AzureAD/azure-activedirectory-library-for-java

Why do specific Overloads of acquireToken(..) do not return refreshTokens?

SErfkamp opened this issue · 3 comments

Hey,

Title is basically the questions.
Some overloads of acquireToken(..) do not return refreshTokens while others do.
For example if using ClientCredentials.

What is the expected behavior? Should we handle the token expiry ourselves and schedule a job that refreshes the AccessToken before it expires - or is there a different way to handle this?
I am not that experienced with auth/tokens in general.

Thanks for the input!

@SErfkamp This is expected behavior. Refresh tokens is an oauth artifact introduced to try and reduced the number of times that end users are being prompted and asked to grant permissions. For flows where the is no user involved (for example ClientCredentials, in which a token is issued to the application and not an user itself), having a refresh token provides no real value (Since there wouldn't be any difference in between using a refresh token to get a new access token, and just acquiring a new access token)

Although you could schedule a job, it is not necessary (This all depends on your application). You could just check if the access token is expired before using it, and if so, just acquire a new one, the same way in which you acquired the one that is expired.

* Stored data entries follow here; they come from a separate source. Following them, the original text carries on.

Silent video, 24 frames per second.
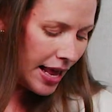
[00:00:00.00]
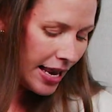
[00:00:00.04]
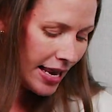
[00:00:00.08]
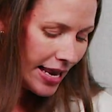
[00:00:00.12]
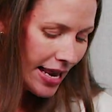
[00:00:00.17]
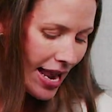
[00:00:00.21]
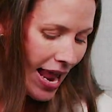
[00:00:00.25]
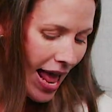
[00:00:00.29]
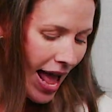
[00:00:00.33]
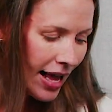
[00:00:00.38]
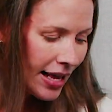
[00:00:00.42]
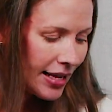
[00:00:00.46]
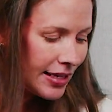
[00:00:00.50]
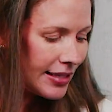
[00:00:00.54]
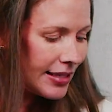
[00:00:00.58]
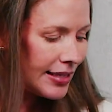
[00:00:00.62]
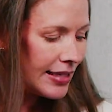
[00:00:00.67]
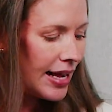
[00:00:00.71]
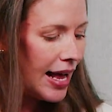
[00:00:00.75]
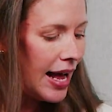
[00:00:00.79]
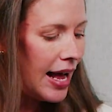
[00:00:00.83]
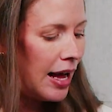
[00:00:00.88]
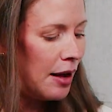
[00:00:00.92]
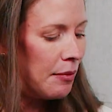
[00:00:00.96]
Next
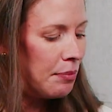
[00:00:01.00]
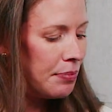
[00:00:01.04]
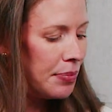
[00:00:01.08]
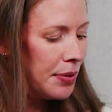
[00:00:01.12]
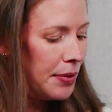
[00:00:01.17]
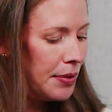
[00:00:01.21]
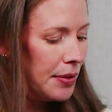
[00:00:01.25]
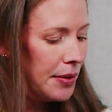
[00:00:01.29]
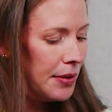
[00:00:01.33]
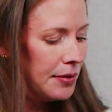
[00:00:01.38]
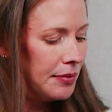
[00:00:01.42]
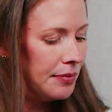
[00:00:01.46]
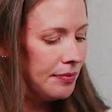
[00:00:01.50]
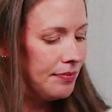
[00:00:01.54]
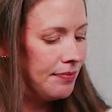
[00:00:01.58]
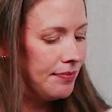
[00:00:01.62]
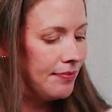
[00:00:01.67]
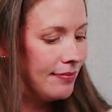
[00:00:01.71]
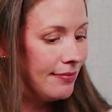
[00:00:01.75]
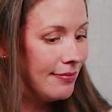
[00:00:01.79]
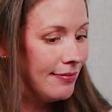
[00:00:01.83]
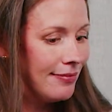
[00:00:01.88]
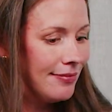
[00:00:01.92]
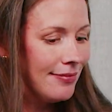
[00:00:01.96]
up,
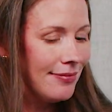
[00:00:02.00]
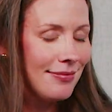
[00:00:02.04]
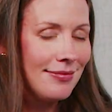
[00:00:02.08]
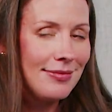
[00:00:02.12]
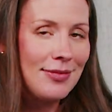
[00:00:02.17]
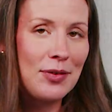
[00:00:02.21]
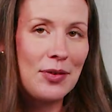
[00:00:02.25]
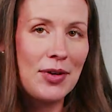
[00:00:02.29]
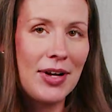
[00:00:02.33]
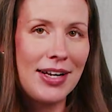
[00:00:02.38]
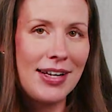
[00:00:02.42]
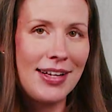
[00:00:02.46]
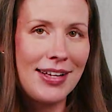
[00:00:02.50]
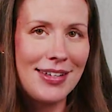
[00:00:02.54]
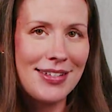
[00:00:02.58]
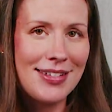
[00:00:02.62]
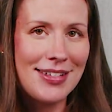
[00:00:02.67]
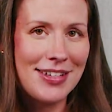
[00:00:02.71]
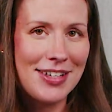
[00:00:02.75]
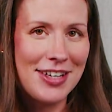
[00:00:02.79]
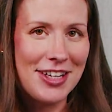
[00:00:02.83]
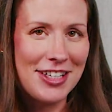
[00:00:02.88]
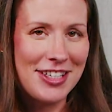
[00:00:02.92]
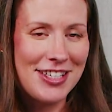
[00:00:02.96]
getting into
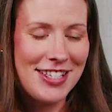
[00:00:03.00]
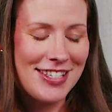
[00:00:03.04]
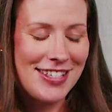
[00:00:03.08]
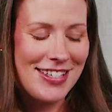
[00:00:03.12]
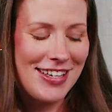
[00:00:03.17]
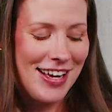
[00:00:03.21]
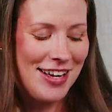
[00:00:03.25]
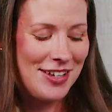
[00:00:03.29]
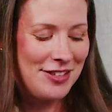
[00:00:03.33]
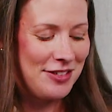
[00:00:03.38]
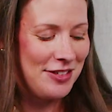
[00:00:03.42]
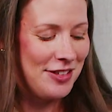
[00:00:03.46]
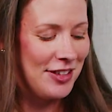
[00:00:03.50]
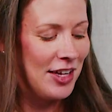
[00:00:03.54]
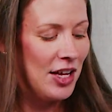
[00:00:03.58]
the good stuff.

Also I would recommend you take a look at MSAL, a new library that builds on ADAL and adds a lot of great features. Although ADAL is not being deprecated, we will not add any more features to it going forward.

Thanks a lot for the explanation. It is clear now and does make a lot of sense. Feel free to close this issue!

I was confused as I was assuming that a refresh token was best practice, because it could be leaner or maybe because credentials must not be sent again - but it seems it is only thought for User-Interaction.